I don't expect digital anytime soon either with the railroads. In the meantime, enjoy and don't worry about it.
 

MccfamschoolMom

Train Attendant
Joined
Feb 28, 2020
Messages
92
Youtuuba's YouTube channel has tons of LD Amtrak train journey videos in which he uses a scanner to pick up the train crew chatter; perhaps he's also following when Amtrak might be switching over to digital radio signals. It might be worthwhile to visit his channel page and see if one can message him about it.
 

FrensicPic

Conductor
Joined
Jan 15, 2012
Messages
2,940
Youtuuba's YouTube channel has tons of LD Amtrak train journey videos in which he uses a scanner to pick up the train crew chatter; perhaps he's also following when Amtrak might be switching over to digital radio signals.

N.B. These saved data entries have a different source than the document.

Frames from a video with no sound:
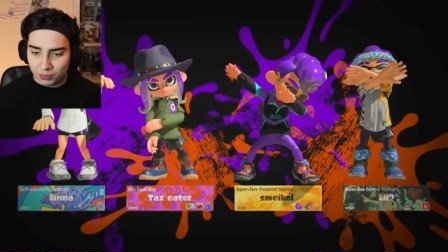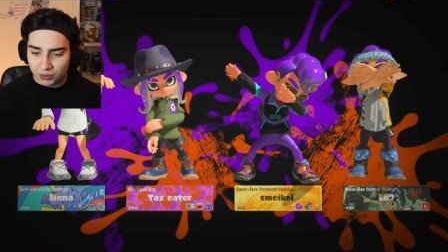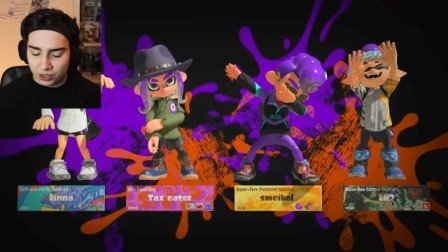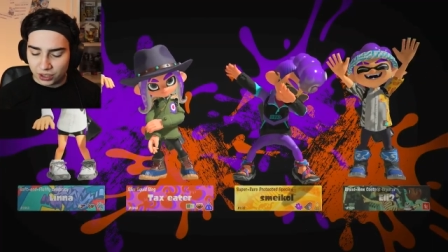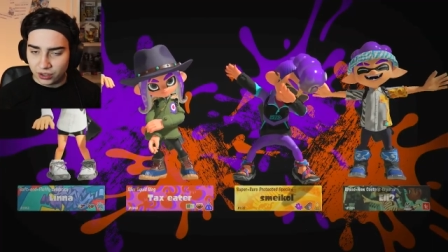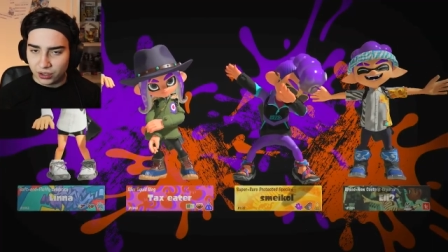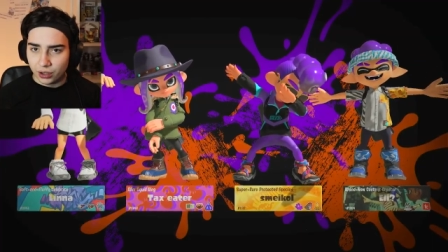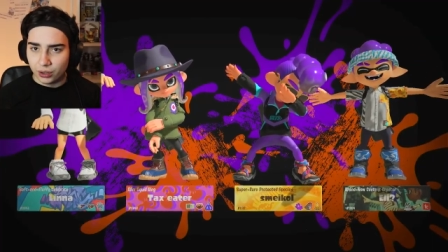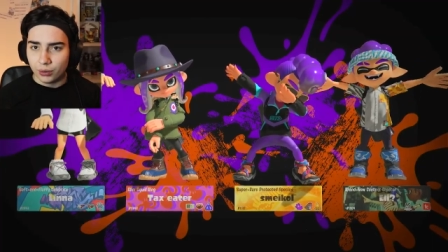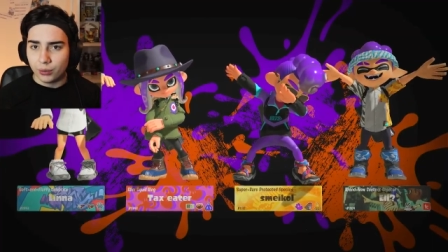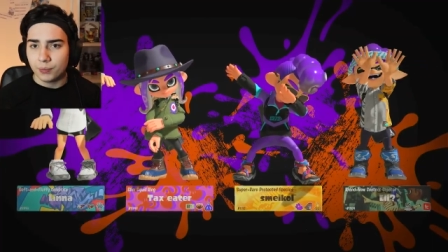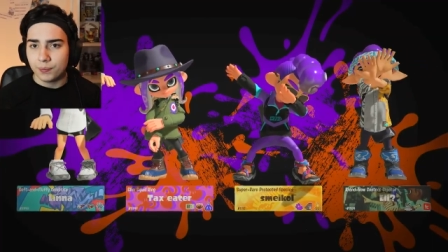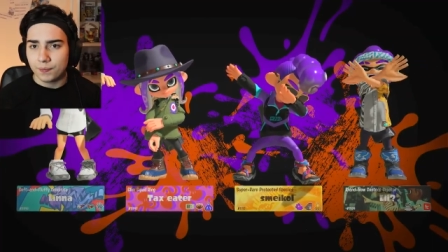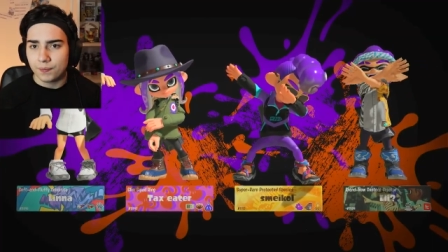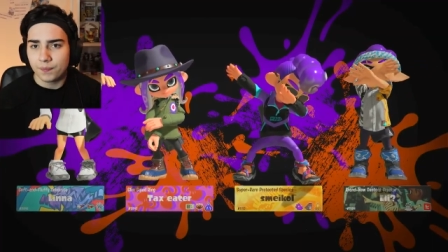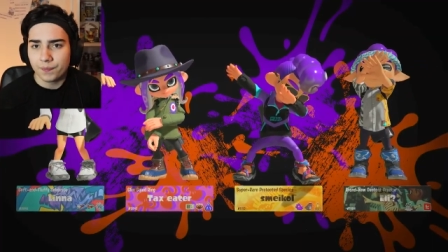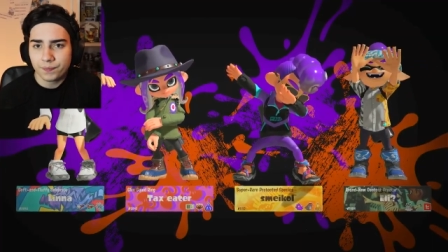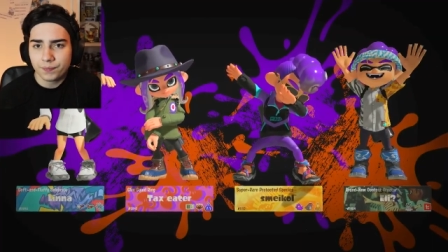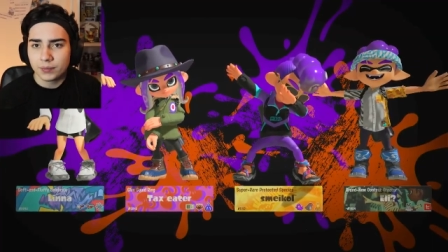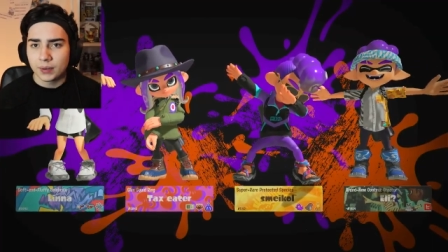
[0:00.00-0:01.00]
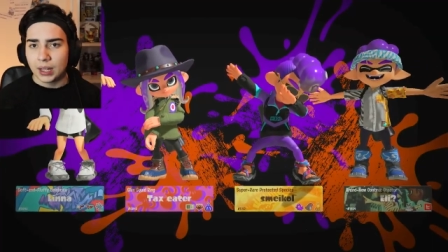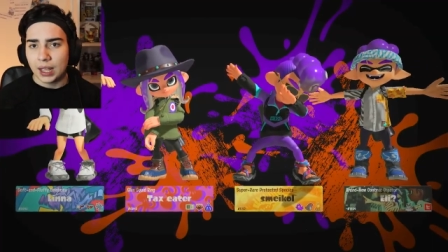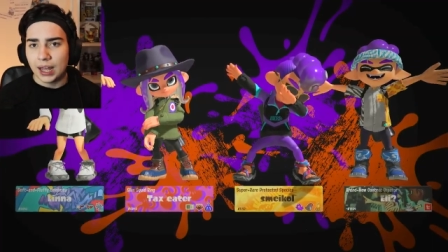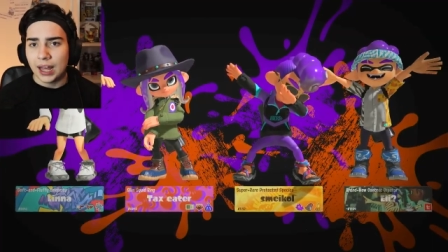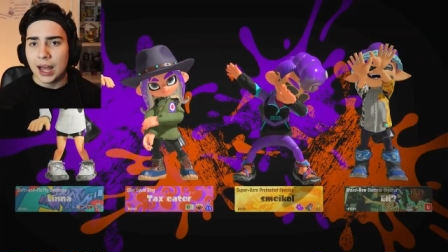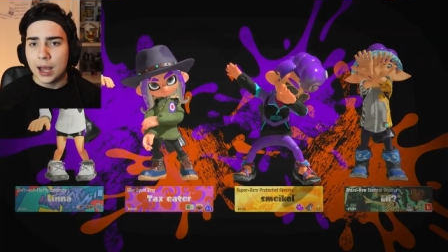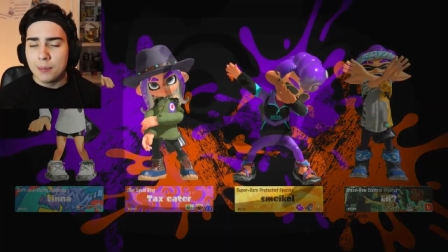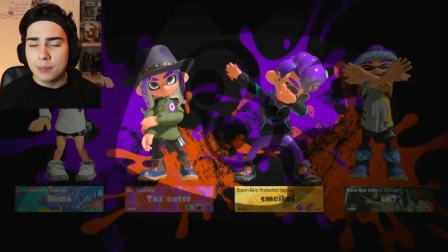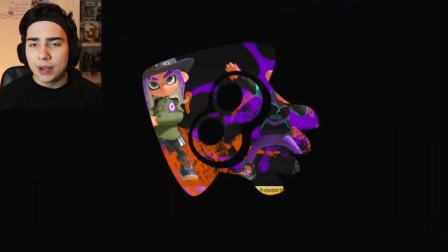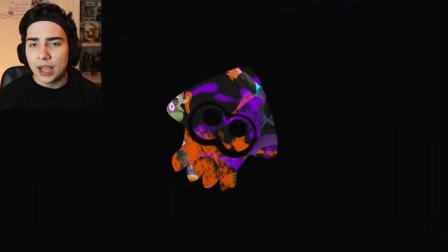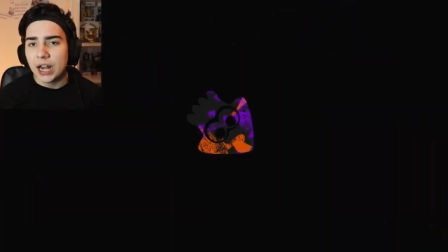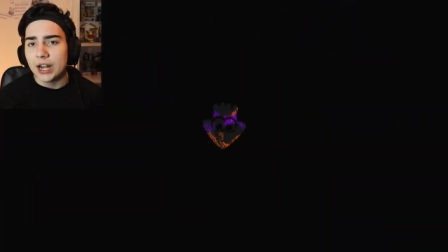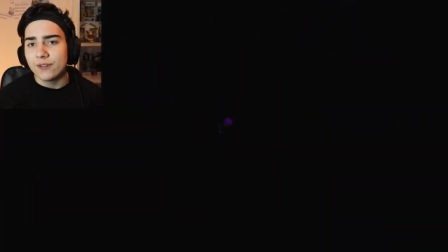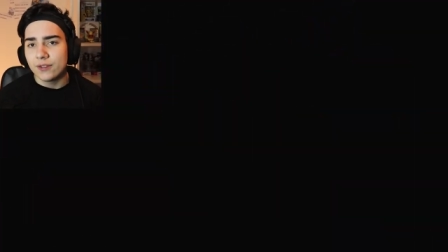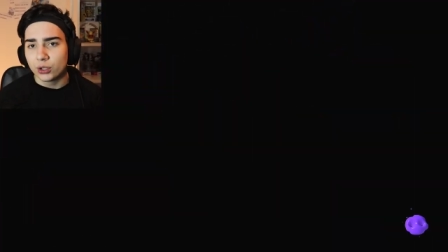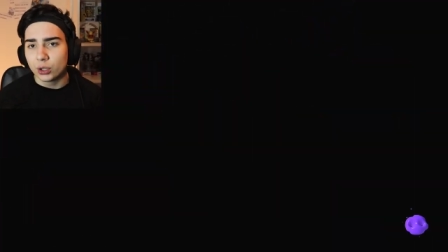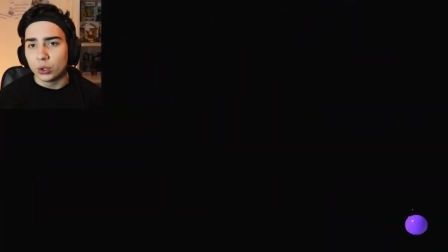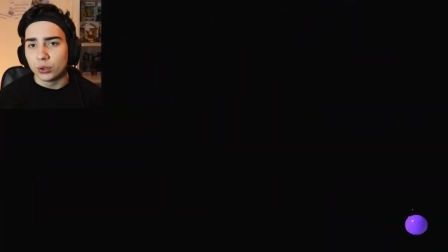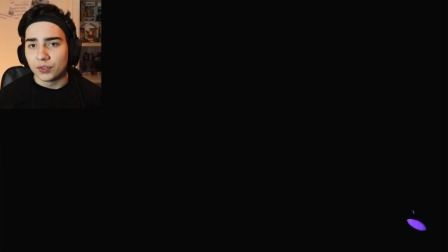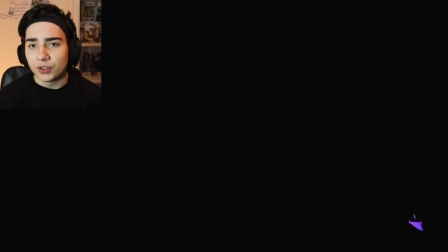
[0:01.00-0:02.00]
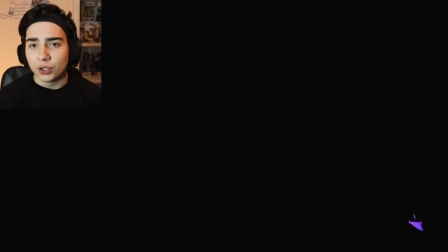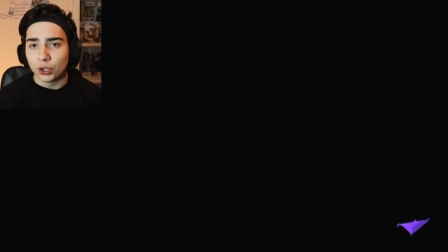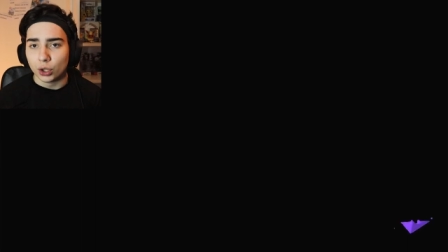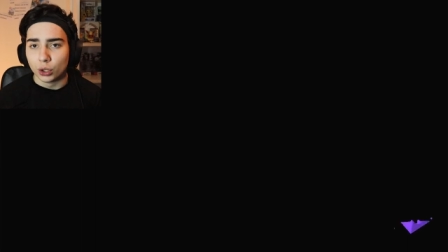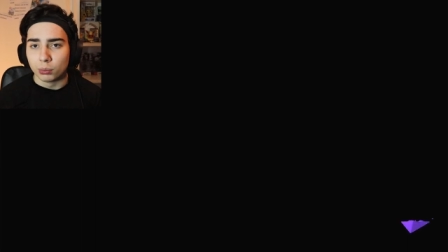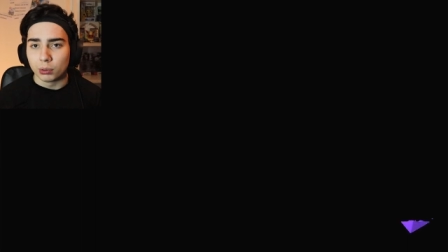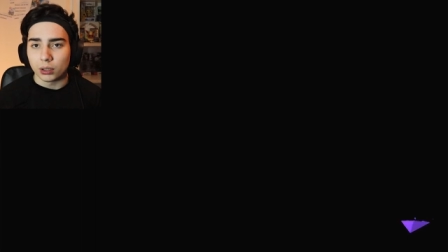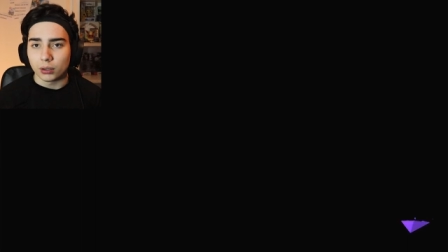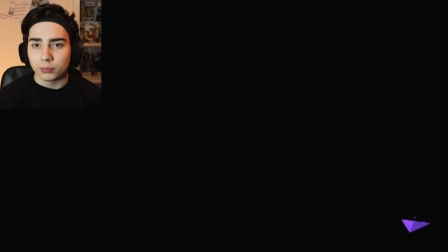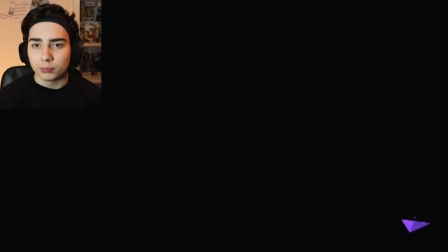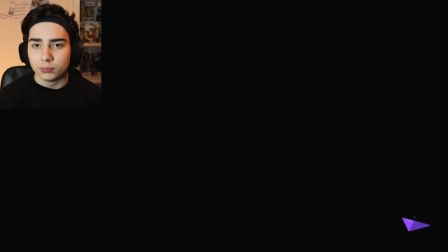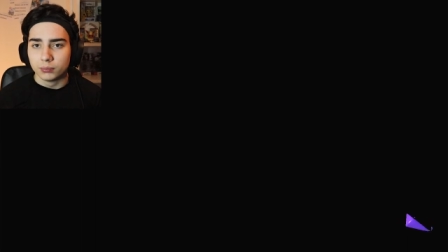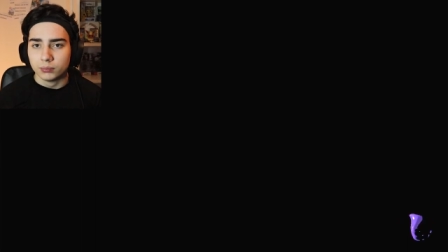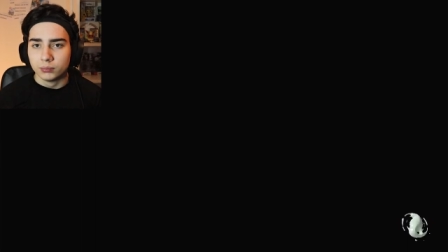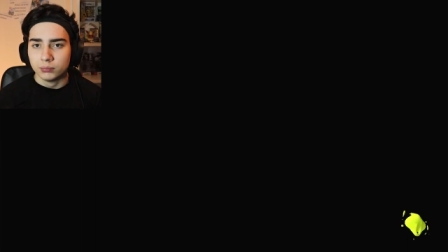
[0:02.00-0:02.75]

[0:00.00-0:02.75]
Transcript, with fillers: but you know, I'm kind of a goofy goober.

It might be worthwhile to visit his channel page and see if one can message him about it.
Amtrak will not switch to digital until the Class I's they operate on switch and that will be gradual. Think of the length of the long distance routes and the number of different Class I's that a single Amtrak route may encompass. "Yard" and related (security, admin, etc.) radios will switch to digital sooner; "road" channels will take some time. Dual-mode radios will be a necessity during the transition.

Digital does not automatically mean encrypted.

I'll be fine with my Uniden BCD396XT for the foreseeable future.